_Work item_
The full listing, copied exactly and free of pictures, is the expected reply.

_Data records_

++++

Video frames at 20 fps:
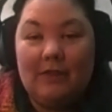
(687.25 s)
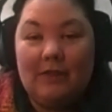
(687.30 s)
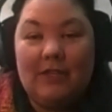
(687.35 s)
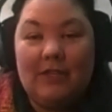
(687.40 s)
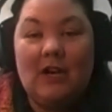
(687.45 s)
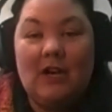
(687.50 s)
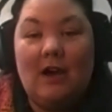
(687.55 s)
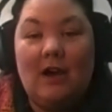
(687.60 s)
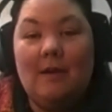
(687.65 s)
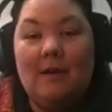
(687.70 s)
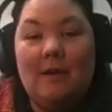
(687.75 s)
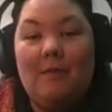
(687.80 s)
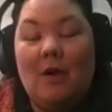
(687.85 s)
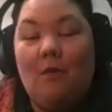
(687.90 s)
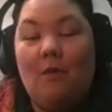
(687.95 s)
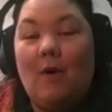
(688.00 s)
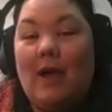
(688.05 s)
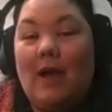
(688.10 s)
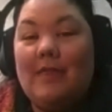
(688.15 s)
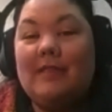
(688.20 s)
in the talk
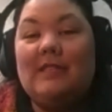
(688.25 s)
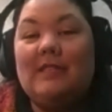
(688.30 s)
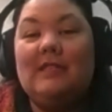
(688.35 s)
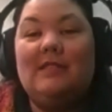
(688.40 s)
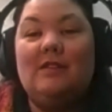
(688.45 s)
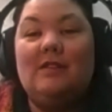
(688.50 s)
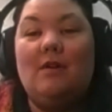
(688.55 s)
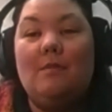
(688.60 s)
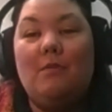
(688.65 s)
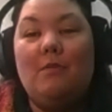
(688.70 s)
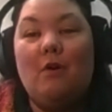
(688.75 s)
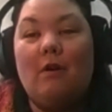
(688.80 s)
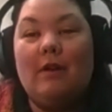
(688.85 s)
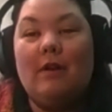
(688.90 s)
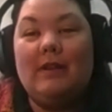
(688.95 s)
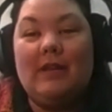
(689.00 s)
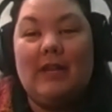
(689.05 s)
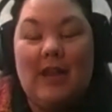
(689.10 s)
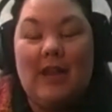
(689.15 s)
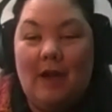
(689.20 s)
about why this is so
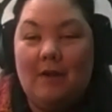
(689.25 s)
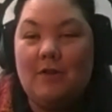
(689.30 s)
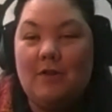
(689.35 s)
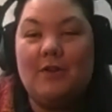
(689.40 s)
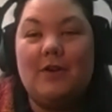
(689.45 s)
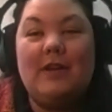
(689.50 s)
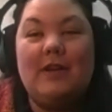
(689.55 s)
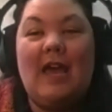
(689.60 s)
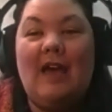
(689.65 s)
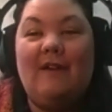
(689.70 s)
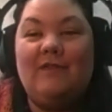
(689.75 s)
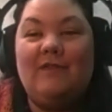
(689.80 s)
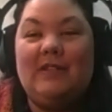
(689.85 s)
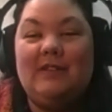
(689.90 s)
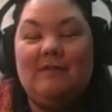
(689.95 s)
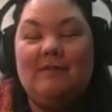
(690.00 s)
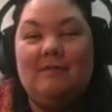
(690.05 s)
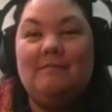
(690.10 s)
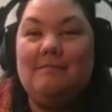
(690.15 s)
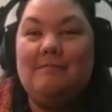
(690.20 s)
important and how you're going to have
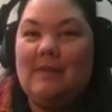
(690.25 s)
to,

++++

_Answer for the task_
Video frames at 20 fps:
(687.25 s)
(687.30 s)
(687.35 s)
(687.40 s)
(687.45 s)
(687.50 s)
(687.55 s)
(687.60 s)
(687.65 s)
(687.70 s)
(687.75 s)
(687.80 s)
(687.85 s)
(687.90 s)
(687.95 s)
(688.00 s)
(688.05 s)
(688.10 s)
(688.15 s)
(688.20 s)
in the talk
(688.25 s)
(688.30 s)
(688.35 s)
(688.40 s)
(688.45 s)
(688.50 s)
(688.55 s)
(688.60 s)
(688.65 s)
(688.70 s)
(688.75 s)
(688.80 s)
(688.85 s)
(688.90 s)
(688.95 s)
(689.00 s)
(689.05 s)
(689.10 s)
(689.15 s)
(689.20 s)
about why this is so
(689.25 s)
(689.30 s)
(689.35 s)
(689.40 s)
(689.45 s)
(689.50 s)
(689.55 s)
(689.60 s)
(689.65 s)
(689.70 s)
(689.75 s)
(689.80 s)
(689.85 s)
(689.90 s)
(689.95 s)
(690.00 s)
(690.05 s)
(690.10 s)
(690.15 s)
(690.20 s)
important and how you're going to have
(690.25 s)
to,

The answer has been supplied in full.